The N-SSA allows original firearms to be used. I'm not aware on any restrictions in their use - other than the N-SSA does not condone radical modifications of original arms. For example, you can't take an original smoothbore musket and add a rear sight to it if it did not come with one in its original configuration.
Iron in the 1860s was largely made using bloomery steel made in bloomery furnaces. Our regional N-SSA shoot, in fact, is held at Brierfield Ironworks State Park, which is the ruins of a Civil-War era bloomery furnace that provided iron for the Confederacy. Tannehill is nearby and in better condition.

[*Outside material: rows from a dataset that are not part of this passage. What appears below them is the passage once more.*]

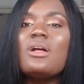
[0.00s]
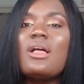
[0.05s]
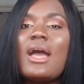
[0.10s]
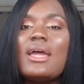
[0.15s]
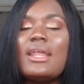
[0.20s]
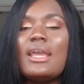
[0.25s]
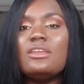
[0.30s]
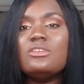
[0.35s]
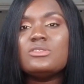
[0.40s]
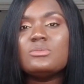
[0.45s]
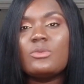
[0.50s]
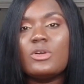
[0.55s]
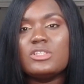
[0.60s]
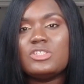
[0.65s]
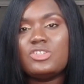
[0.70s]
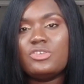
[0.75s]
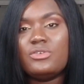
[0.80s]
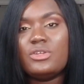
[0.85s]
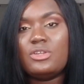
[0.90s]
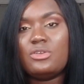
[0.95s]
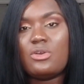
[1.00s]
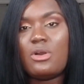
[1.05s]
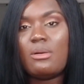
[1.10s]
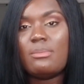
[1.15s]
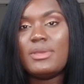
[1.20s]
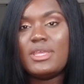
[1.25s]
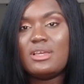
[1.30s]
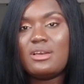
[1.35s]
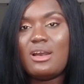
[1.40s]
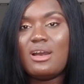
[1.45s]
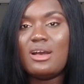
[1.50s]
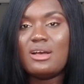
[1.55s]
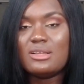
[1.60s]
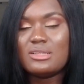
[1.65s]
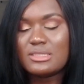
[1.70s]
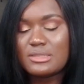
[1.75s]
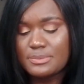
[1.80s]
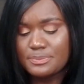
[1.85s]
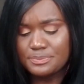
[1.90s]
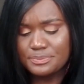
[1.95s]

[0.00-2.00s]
And I use moisture renewal because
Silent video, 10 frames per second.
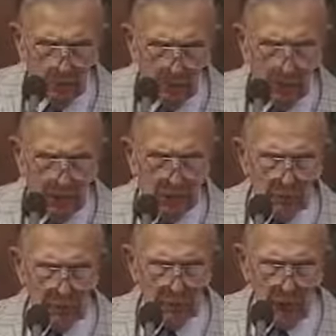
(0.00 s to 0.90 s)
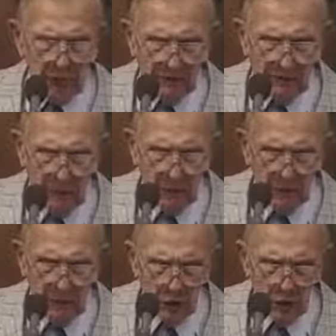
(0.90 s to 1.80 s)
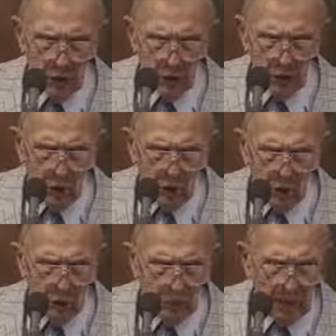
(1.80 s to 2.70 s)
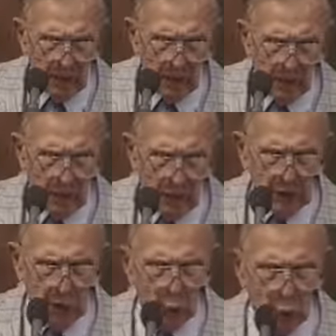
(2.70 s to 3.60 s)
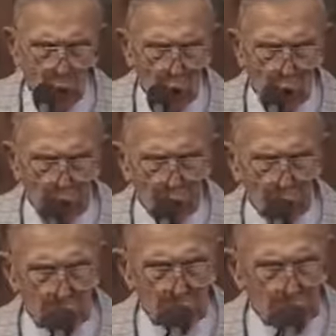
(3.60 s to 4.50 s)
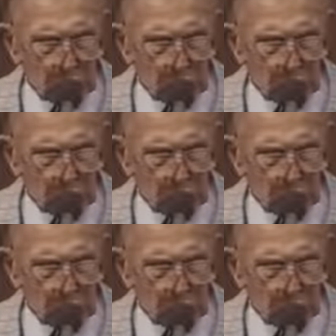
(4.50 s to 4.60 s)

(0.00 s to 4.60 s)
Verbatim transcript: But, beloved, Remember ye the words which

Bloomery iron was produced in this manner for a thousand or more years. Essentially, you make a tall chimney and start a fire in it. Then you dump iron ore in on top. The impurities in the ore (silicates) liquefy, but the iron itself never gets hot enough to melt. If it did/does, the molten iron rapidly uptakes carbon and you end up with cast iron, which is brittle and generally unsuitable for musket barrel use.

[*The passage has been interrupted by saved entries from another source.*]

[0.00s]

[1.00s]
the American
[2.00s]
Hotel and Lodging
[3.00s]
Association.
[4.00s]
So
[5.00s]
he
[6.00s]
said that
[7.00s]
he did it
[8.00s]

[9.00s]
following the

https://en.wikipedia.org/wiki/Bloomery
Once the silicates are melted, a cork is pulled out of the bottom of the furnace and the molten silicates and slag runs out of the furnace. It makes a black glass (pieces of it can be found all over the park). Surface tension causes the iron particles to coalesce into a lump inside the furnace - a "bloom". This bloom is removed from the furnace and hammered while still glowing bright hot. The hammering causes any trapped inclusions of slag to be ejected out of the bloom, squirting molten slag everywhere.

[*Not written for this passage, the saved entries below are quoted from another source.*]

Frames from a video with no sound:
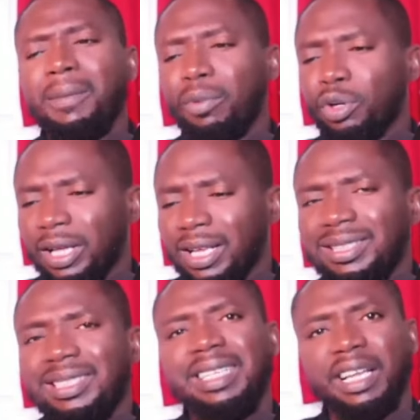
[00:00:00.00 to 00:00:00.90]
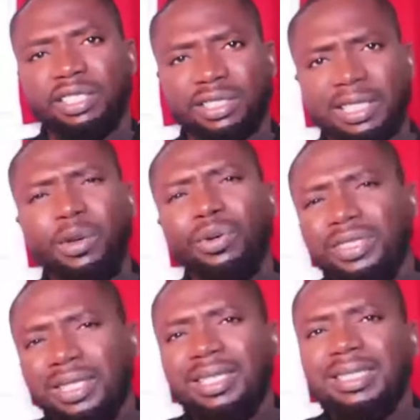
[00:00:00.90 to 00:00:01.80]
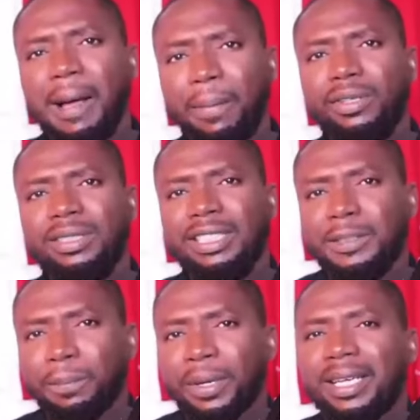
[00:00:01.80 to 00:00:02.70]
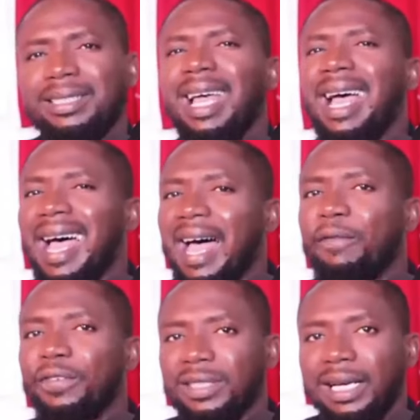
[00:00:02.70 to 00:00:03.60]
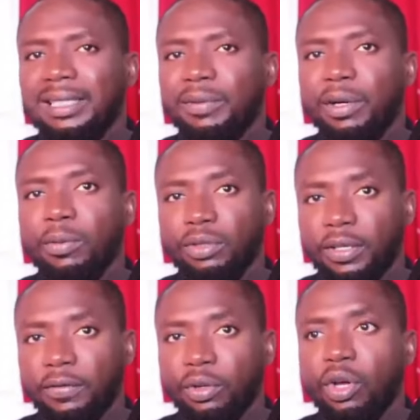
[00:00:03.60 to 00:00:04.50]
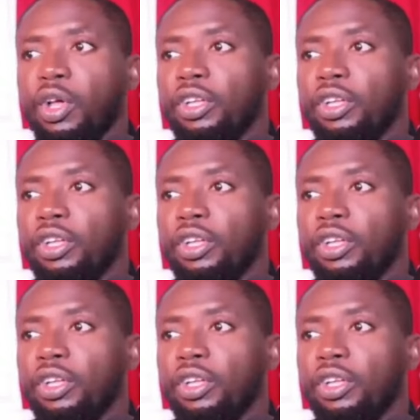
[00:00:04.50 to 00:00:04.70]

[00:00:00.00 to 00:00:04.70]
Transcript: but you can see there are still concerns about his pace and physicality when it comes to Kivio.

The result is iron, with more or less slag inclusions in it depending on how well/long it was "wrought" to to remove and fold/blend the inclusions to make a homogeneous piece of material. In fact the reason why
Japanese swords were folded as many times as they were was to make a more homogeneous piece of metal.
If steel was desired, the way this was achieved was through carburizing. This was known since at least 1200 or so as documented by the monk Theophilus in his work, "On Divers Arts", where he documented the efforts of various tradesmen. One of the processes he documented was the making of files, where he describes packing in carbon-rich material, heating in a forge, quenching, and then tempering. All of the things we know today as carburizing and heat treating.
I believe gun barrels of the era (and earlier) were pretty much just wrought iron. Just post Civil War you started to see gun barrels made of steel and so stamped.
Sorry for the rambling; just a brief history of iron and steel.
Anyway, I have never heard of wrought iron growing brittle from age alone. Metals generally fatigue from stress - repeated flexing. This is why you can take a paper clip and bend it back and forth and eventually it will snap in two.
The reason for antique guns failing in period was likely due to impurities in the iron causing weak spots in them. Or of course, under-engineered parts to begin with. Colt Walker cylinders were notorious for fragmenting under use. It's one of the reasons later designs shortened the cylinder so that less powder could be put in them.